• Given information
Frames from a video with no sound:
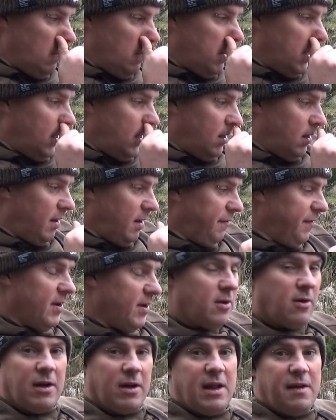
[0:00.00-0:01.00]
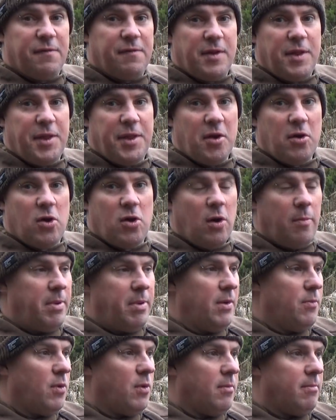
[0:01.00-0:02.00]
but I think I'm going to have to start
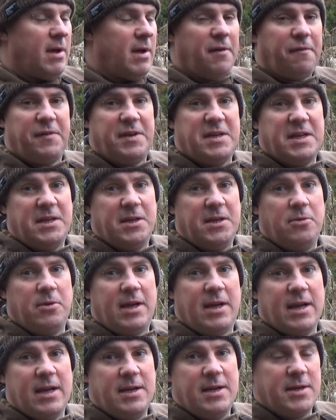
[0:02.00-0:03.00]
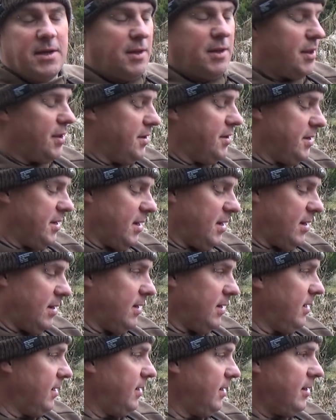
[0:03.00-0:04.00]
copying what MAFT UK does and
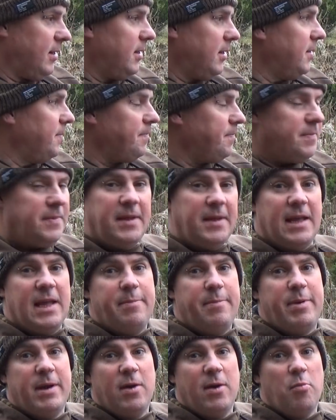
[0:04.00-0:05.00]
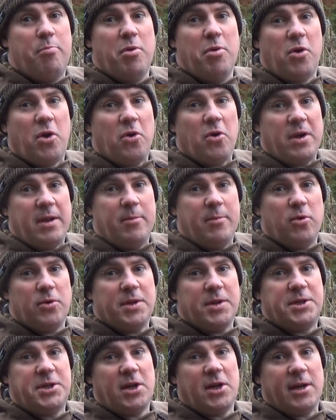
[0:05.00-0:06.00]
keep a little book on him all
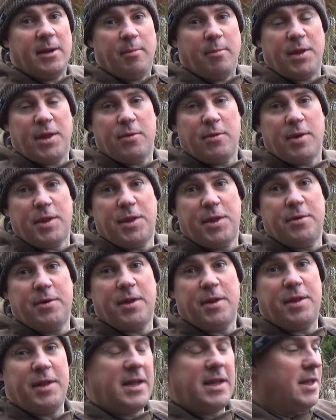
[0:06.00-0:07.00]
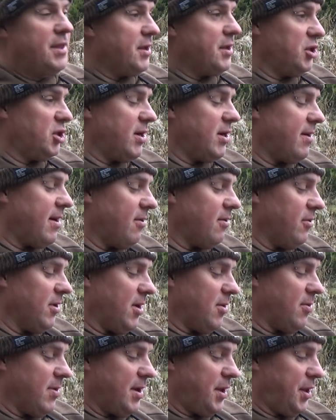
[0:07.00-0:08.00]
the time, so as soon as he gets a shout out
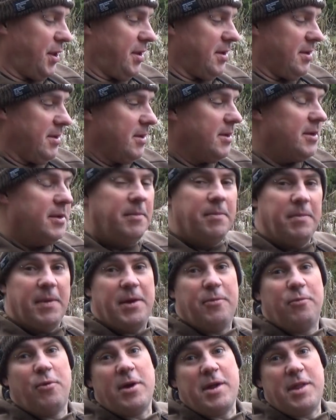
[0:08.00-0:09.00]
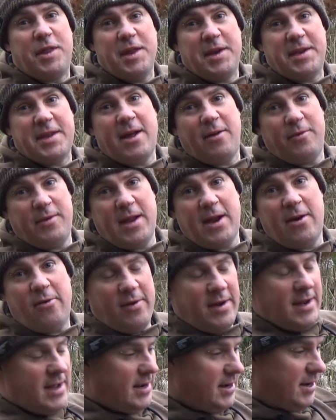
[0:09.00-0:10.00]
request he writes it down there
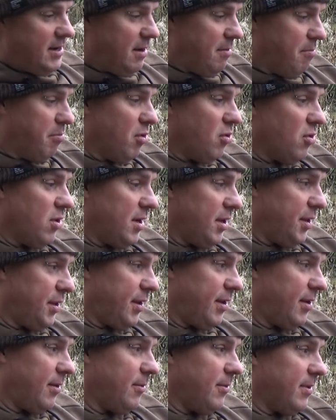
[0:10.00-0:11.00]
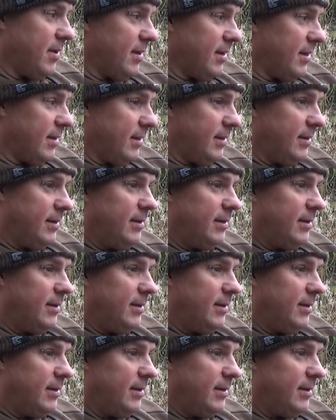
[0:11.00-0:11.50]
and then in a book, so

• What you are asked to do
Restate all of the material above word for word, excluding the pictures.

• Written response
Frames from a video with no sound:
[0:00.00-0:01.00]
[0:01.00-0:02.00]
but I think I'm going to have to start
[0:02.00-0:03.00]
[0:03.00-0:04.00]
copying what MAFT UK does and
[0:04.00-0:05.00]
[0:05.00-0:06.00]
keep a little book on him all
[0:06.00-0:07.00]
[0:07.00-0:08.00]
the time, so as soon as he gets a shout out
[0:08.00-0:09.00]
[0:09.00-0:10.00]
request he writes it down there
[0:10.00-0:11.00]
[0:11.00-0:11.50]
and then in a book, so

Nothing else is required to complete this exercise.